§ **Exercise directions**
Every line of the material below should be output exactly as written, with the images skipped.
:: Record extracts ::
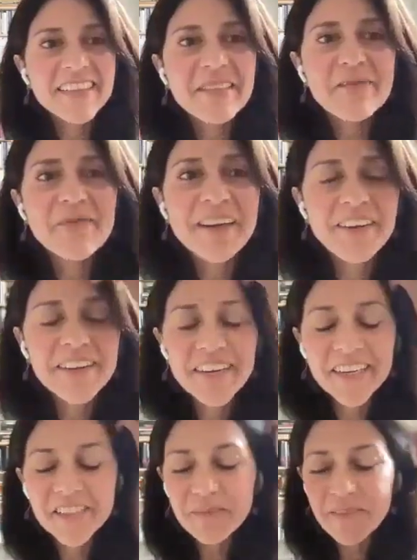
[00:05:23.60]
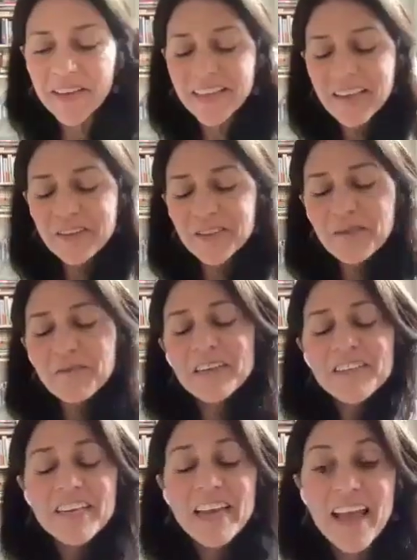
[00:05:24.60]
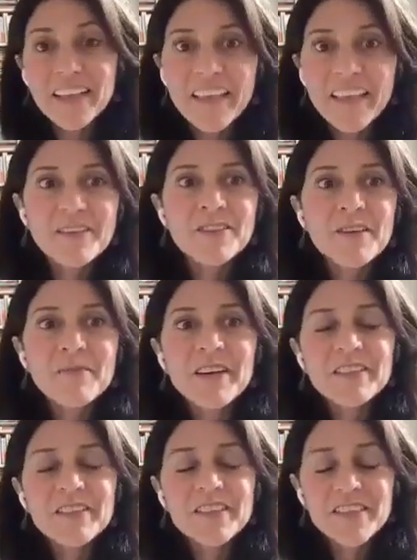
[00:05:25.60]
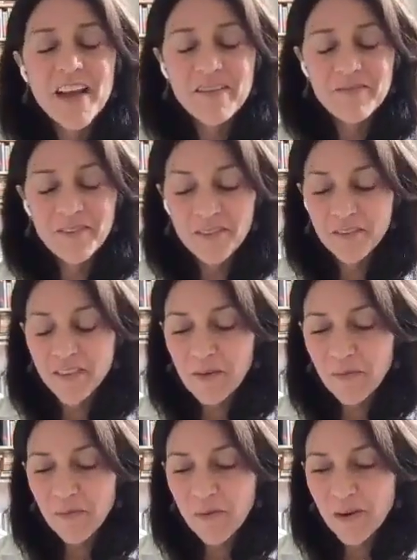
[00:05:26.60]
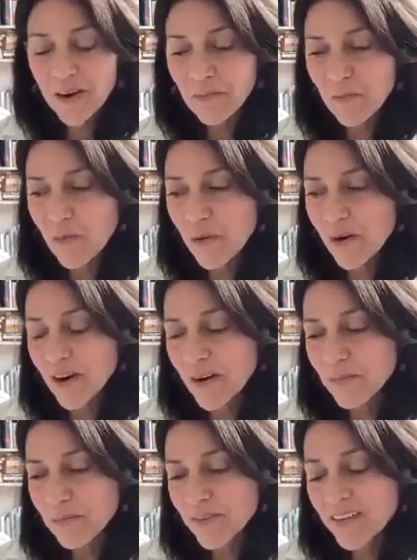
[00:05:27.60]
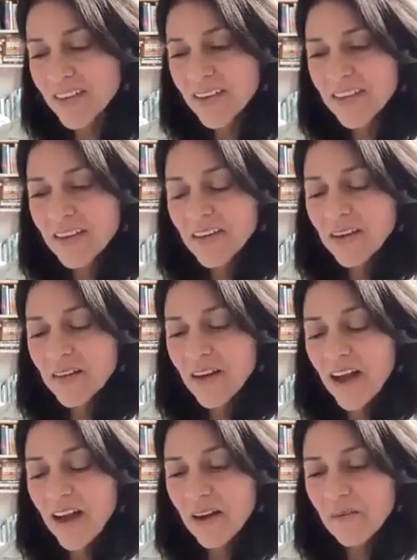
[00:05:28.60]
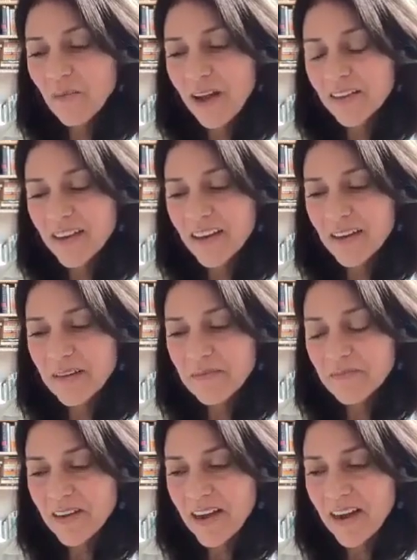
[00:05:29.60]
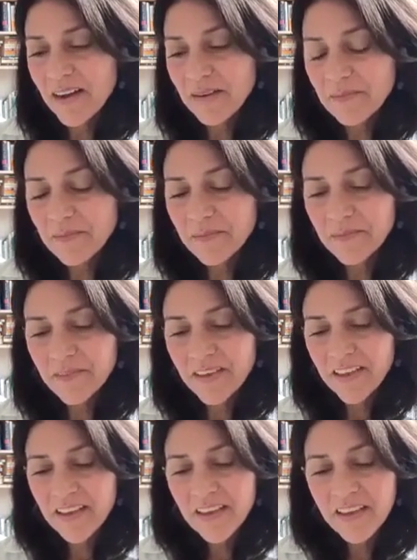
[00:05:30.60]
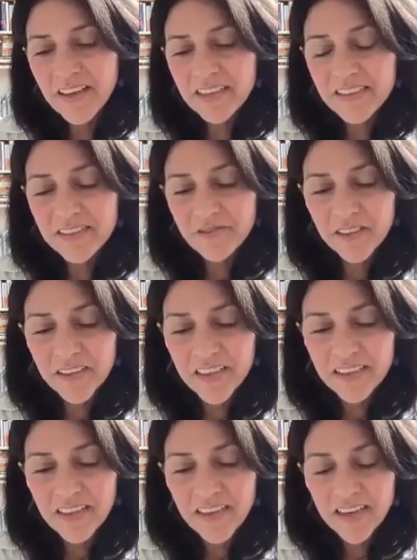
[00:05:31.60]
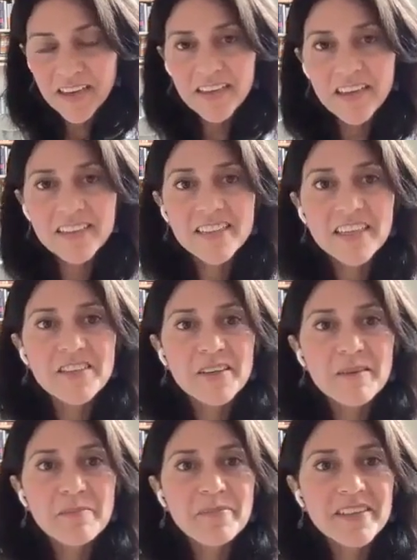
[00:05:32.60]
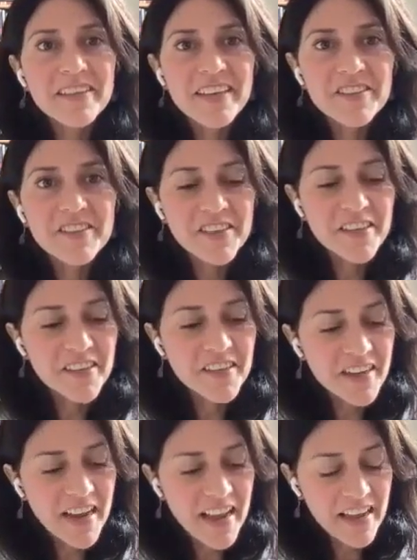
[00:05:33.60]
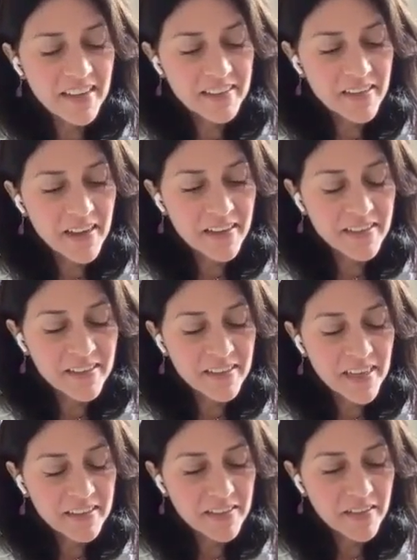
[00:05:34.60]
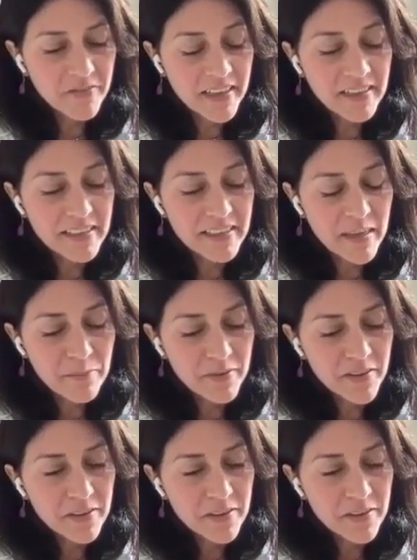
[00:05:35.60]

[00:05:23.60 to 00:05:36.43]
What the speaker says: Lisa Weinert here. Jamia, thank you so much. And Anne, thank you so much for that warm welcome. It's really, it's such a pleasure and a sense of like deep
:::
§ **Written reply**
[00:05:23.60]
[00:05:24.60]
[00:05:25.60]
[00:05:26.60]
[00:05:27.60]
[00:05:28.60]
[00:05:29.60]
[00:05:30.60]
[00:05:31.60]
[00:05:32.60]
[00:05:33.60]
[00:05:34.60]
[00:05:35.60]

[00:05:23.60 to 00:05:36.43]
What the speaker says: Lisa Weinert here. Jamia, thank you so much. And Anne, thank you so much for that warm welcome. It's really, it's such a pleasure and a sense of like deep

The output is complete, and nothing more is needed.